● DATA EXCERPTS
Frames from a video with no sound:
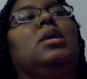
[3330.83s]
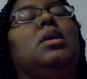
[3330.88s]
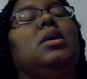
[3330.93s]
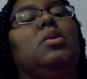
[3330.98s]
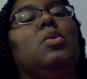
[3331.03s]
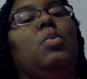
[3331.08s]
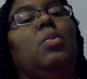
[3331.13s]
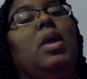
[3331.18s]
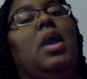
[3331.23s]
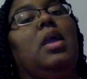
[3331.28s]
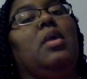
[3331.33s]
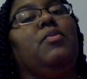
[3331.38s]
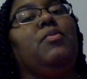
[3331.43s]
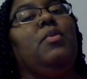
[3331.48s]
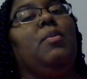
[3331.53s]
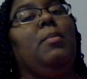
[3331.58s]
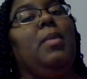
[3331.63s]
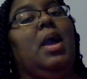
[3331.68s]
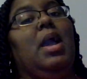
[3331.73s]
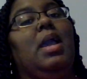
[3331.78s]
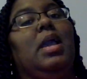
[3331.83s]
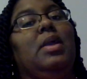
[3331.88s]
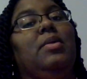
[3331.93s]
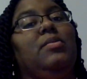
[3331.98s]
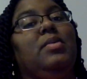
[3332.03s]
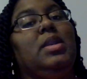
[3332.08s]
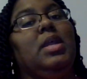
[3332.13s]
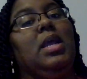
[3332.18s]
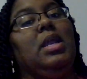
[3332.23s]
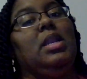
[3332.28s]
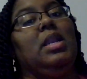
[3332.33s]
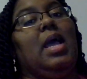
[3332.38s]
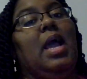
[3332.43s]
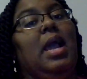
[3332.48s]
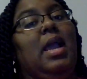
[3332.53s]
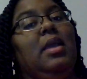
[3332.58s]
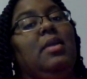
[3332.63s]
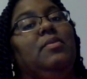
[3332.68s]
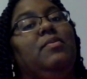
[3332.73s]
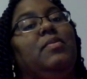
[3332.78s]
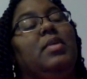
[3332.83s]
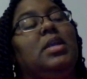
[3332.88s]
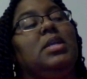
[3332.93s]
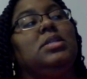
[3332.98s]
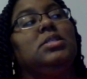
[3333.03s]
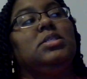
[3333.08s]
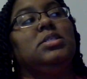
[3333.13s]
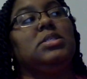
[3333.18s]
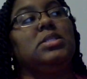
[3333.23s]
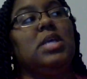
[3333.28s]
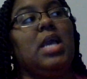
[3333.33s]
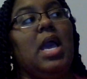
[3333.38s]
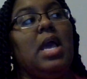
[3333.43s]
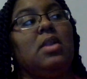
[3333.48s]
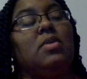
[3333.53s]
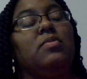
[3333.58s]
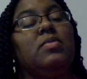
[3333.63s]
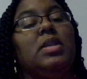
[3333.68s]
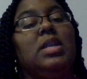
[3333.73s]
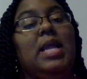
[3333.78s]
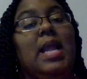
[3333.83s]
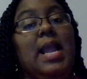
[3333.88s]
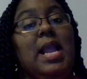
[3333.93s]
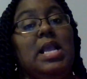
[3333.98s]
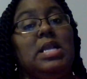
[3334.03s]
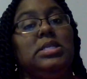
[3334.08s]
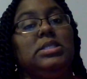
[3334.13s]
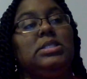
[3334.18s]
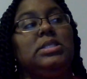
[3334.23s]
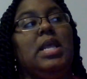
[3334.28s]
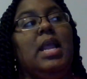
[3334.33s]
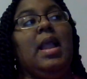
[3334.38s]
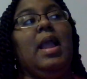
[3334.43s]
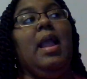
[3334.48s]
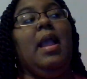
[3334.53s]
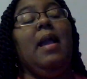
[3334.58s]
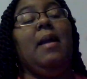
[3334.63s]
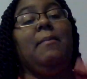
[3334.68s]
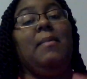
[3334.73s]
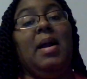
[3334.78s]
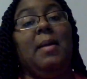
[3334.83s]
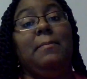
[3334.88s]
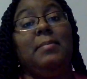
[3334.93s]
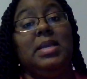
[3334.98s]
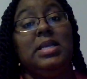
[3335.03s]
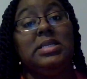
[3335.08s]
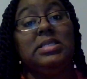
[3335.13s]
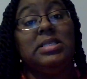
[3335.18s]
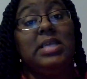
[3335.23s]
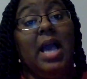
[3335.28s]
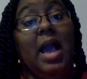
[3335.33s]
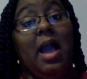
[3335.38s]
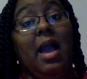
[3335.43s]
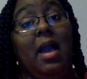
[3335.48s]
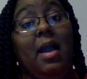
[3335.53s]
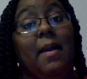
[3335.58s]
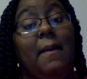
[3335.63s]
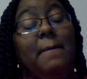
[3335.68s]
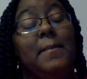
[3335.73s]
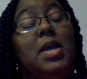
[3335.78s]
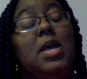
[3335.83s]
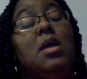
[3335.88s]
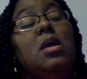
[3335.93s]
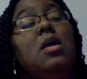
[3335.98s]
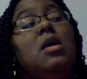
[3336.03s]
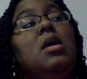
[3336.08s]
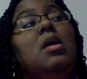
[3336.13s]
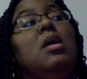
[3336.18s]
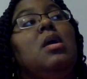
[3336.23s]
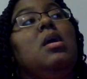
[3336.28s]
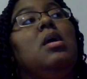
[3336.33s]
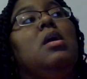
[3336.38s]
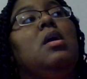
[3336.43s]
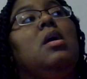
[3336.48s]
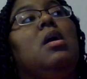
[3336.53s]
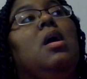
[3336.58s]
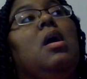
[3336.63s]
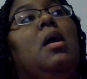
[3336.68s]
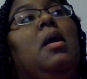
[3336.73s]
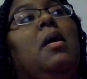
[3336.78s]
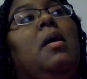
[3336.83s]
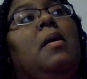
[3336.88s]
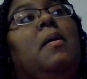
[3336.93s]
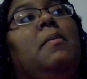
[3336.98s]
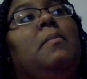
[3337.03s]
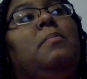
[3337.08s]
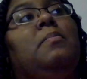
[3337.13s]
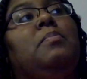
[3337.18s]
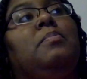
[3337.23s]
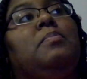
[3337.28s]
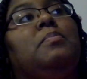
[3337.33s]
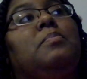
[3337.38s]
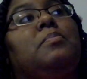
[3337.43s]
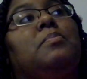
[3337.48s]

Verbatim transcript: get away from my everyday life and just kind of relax and have my me time. Um,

● TASK STATEMENT
All of the material above goes into the copy exactly as is; the pictures do not.

● SOLVED PROBLEM
Frames from a video with no sound:
[3330.83s]
[3330.88s]
[3330.93s]
[3330.98s]
[3331.03s]
[3331.08s]
[3331.13s]
[3331.18s]
[3331.23s]
[3331.28s]
[3331.33s]
[3331.38s]
[3331.43s]
[3331.48s]
[3331.53s]
[3331.58s]
[3331.63s]
[3331.68s]
[3331.73s]
[3331.78s]
[3331.83s]
[3331.88s]
[3331.93s]
[3331.98s]
[3332.03s]
[3332.08s]
[3332.13s]
[3332.18s]
[3332.23s]
[3332.28s]
[3332.33s]
[3332.38s]
[3332.43s]
[3332.48s]
[3332.53s]
[3332.58s]
[3332.63s]
[3332.68s]
[3332.73s]
[3332.78s]
[3332.83s]
[3332.88s]
[3332.93s]
[3332.98s]
[3333.03s]
[3333.08s]
[3333.13s]
[3333.18s]
[3333.23s]
[3333.28s]
[3333.33s]
[3333.38s]
[3333.43s]
[3333.48s]
[3333.53s]
[3333.58s]
[3333.63s]
[3333.68s]
[3333.73s]
[3333.78s]
[3333.83s]
[3333.88s]
[3333.93s]
[3333.98s]
[3334.03s]
[3334.08s]
[3334.13s]
[3334.18s]
[3334.23s]
[3334.28s]
[3334.33s]
[3334.38s]
[3334.43s]
[3334.48s]
[3334.53s]
[3334.58s]
[3334.63s]
[3334.68s]
[3334.73s]
[3334.78s]
[3334.83s]
[3334.88s]
[3334.93s]
[3334.98s]
[3335.03s]
[3335.08s]
[3335.13s]
[3335.18s]
[3335.23s]
[3335.28s]
[3335.33s]
[3335.38s]
[3335.43s]
[3335.48s]
[3335.53s]
[3335.58s]
[3335.63s]
[3335.68s]
[3335.73s]
[3335.78s]
[3335.83s]
[3335.88s]
[3335.93s]
[3335.98s]
[3336.03s]
[3336.08s]
[3336.13s]
[3336.18s]
[3336.23s]
[3336.28s]
[3336.33s]
[3336.38s]
[3336.43s]
[3336.48s]
[3336.53s]
[3336.58s]
[3336.63s]
[3336.68s]
[3336.73s]
[3336.78s]
[3336.83s]
[3336.88s]
[3336.93s]
[3336.98s]
[3337.03s]
[3337.08s]
[3337.13s]
[3337.18s]
[3337.23s]
[3337.28s]
[3337.33s]
[3337.38s]
[3337.43s]
[3337.48s]

Verbatim transcript: get away from my everyday life and just kind of relax and have my me time. Um,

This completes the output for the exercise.